Reproduce the records below exactly, leaving out any pictures.

◆ DATA FOR REVIEW ◆
§
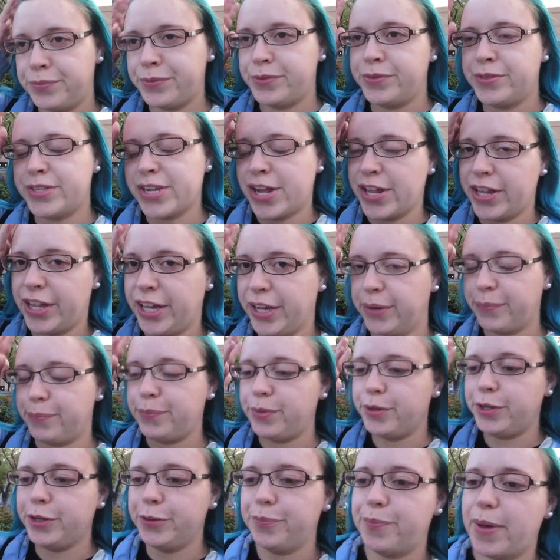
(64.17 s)
it's all like
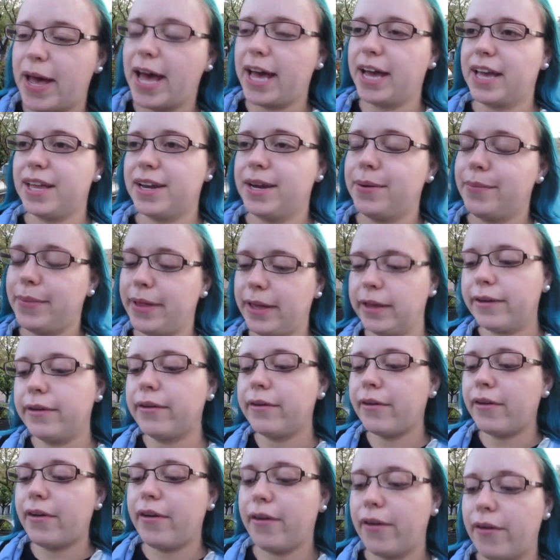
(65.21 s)
pulled back and I'm like,
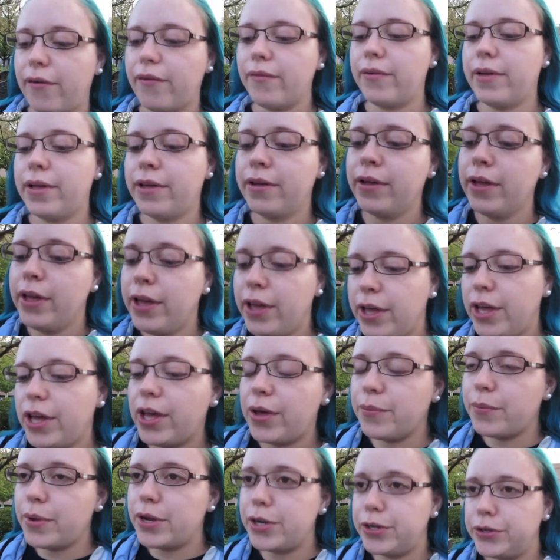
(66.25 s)
oh,
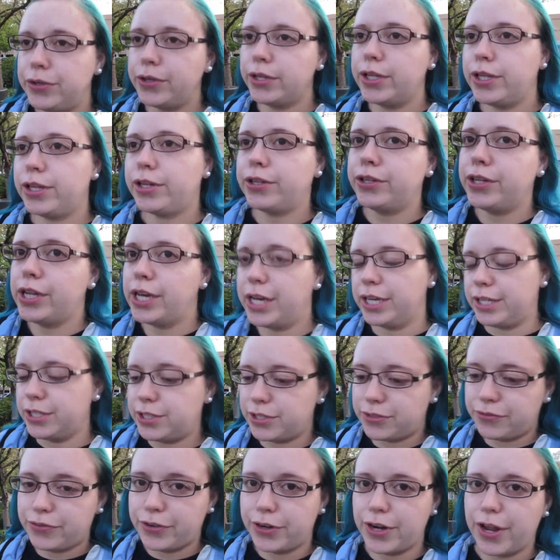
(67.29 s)
I made it look all
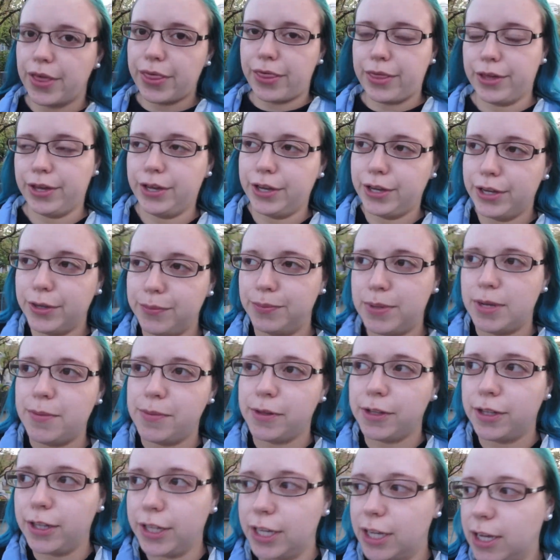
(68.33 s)
nice for nothing.
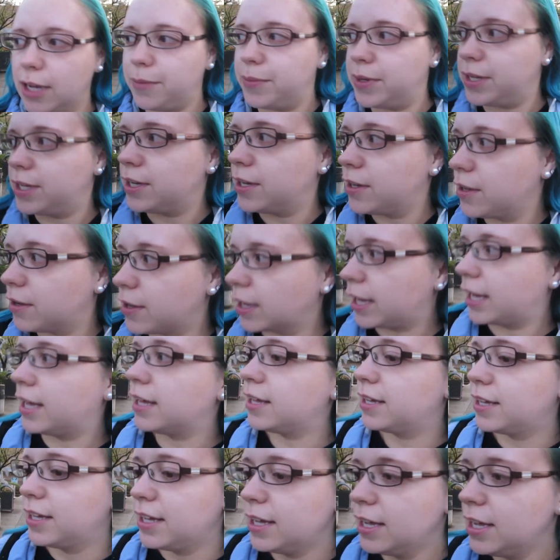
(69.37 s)
People are looking at me. Okay,
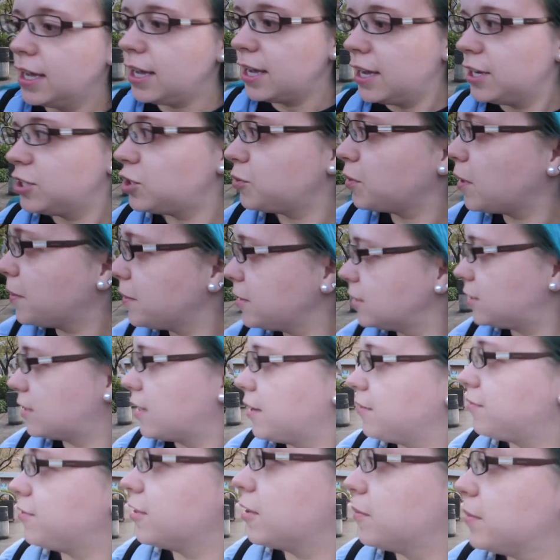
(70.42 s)
should probably
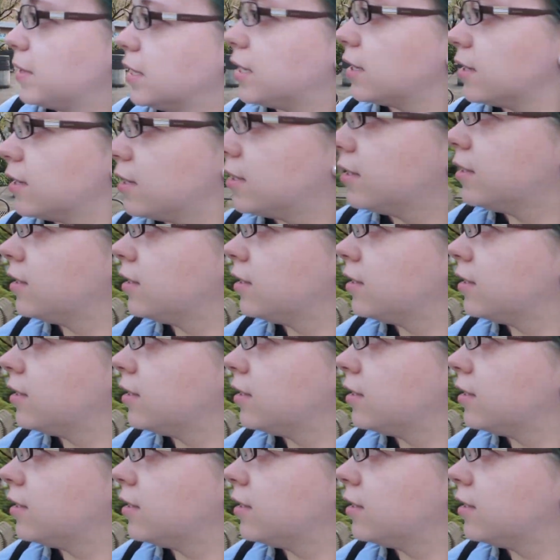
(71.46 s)
stop filming.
§
◆ OUTPUT FOR THIS TASK ◆
(64.17 s)
it's all like
(65.21 s)
pulled back and I'm like,
(66.25 s)
oh,
(67.29 s)
I made it look all
(68.33 s)
nice for nothing.
(69.37 s)
People are looking at me. Okay,
(70.42 s)
should probably
(71.46 s)
stop filming.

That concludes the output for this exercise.